Captain Michael Clarke has put the heat on Australia’s misfiring batsmen by reiterating his optimistic belief his side can still win the Ashes this summer.
Australia have not recovered from a 2-0 Ashes deficit since 1936-37 when arguably the world’s finest ever batsman, Sir Donald Bradman, was the source of their inspiration. In the 76 years that have passed since, Australia’s batting stocks have hardly looked as bare as they do now - highlighted by the performances in the opening two Tests.
Teenage spinner Ashton Agar is the tourists’ leading run-scorer, while only Clarke and Shane Watson have passed 100 aggregate runs. Even more alarming is that paceman James Pattinson, ruled out of the series with a back injury has the highest batting average at 36. Australia could be reinforced by the return of controversial left-hander David Warner, after he hit 193 for Australia A during his exile to Africa last week, but Clarke is wary on pinning his faith on the return of one man.
Instead he believes his entire batting unit must step forward in Manchester if they are to kick-start a comeback he concedes is a laughable notion to most right now. “I honestly believe we can win this series,” Clarke said. “I know there’s a lot of people out there that will laugh at me saying that. But I wouldn't be here today if I thought this team wasn't good enough to have success.

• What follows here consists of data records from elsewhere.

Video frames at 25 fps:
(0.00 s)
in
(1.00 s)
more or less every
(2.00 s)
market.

The reality is our backs are against the wall.” Asked if Warner, who returned to the squad this week after being sent to the second-string tour as punishment for punching Joe Root at a Birmingham bar following the Champions Trophy defeat to England last month, he added: “I don’t think it’s about one individual player. I think it’s going to take the whole squad and definitely the whole 11 players who take the field for us to take the series.
“It’s about performances and standing up and being accountable for our own performances. Hopefully the batters can lead the way. “We’ve plenty of experience in that group of batters we have on this tour. We need to make sure we are scoring more runs than we have done so far.

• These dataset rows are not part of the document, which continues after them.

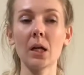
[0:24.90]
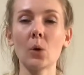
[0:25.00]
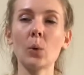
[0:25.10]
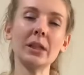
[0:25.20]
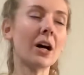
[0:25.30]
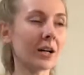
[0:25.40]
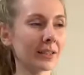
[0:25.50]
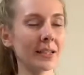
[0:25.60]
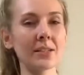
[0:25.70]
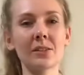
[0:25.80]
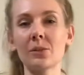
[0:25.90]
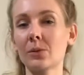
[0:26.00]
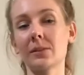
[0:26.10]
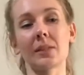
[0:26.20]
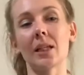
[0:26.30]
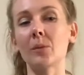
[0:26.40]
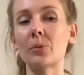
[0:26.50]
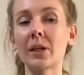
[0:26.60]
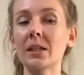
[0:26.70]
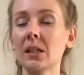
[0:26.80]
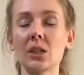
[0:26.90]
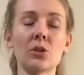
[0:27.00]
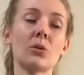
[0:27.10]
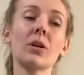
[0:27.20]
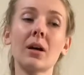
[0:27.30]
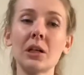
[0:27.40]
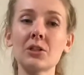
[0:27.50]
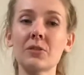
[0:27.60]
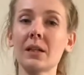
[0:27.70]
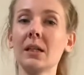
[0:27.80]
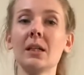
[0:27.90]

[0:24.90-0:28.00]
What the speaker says: What holidays do you celebrate in your country,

“There are difficult times in your innings as a batsman. It is about respecting those periods and then when you get on top to play with that aggressive intent.” Warner is a player who would provide the type of on-field aggression Clarke and coach Darren Lehmann favour, while his near double-century against South Africa A marks him as one of the few players to have some form.
Clarke reckons that the opener has learned from the fall-out of the Root incident, meaning Australia could be ready to bring him back for a match in which anything but victory will end their bid to return the urn. “He’s got 190-odd runs under his belt which is obviously a positive considering our batters haven't made many runs so far on this tour,” the 32-year-old said.
“I think Davey at the time made it pretty clear that he was extremely apologetic for what occurred. He knows what the expectations are as an Australian cricketer. I am very confident that he has learnt from what happened in the past,” he added.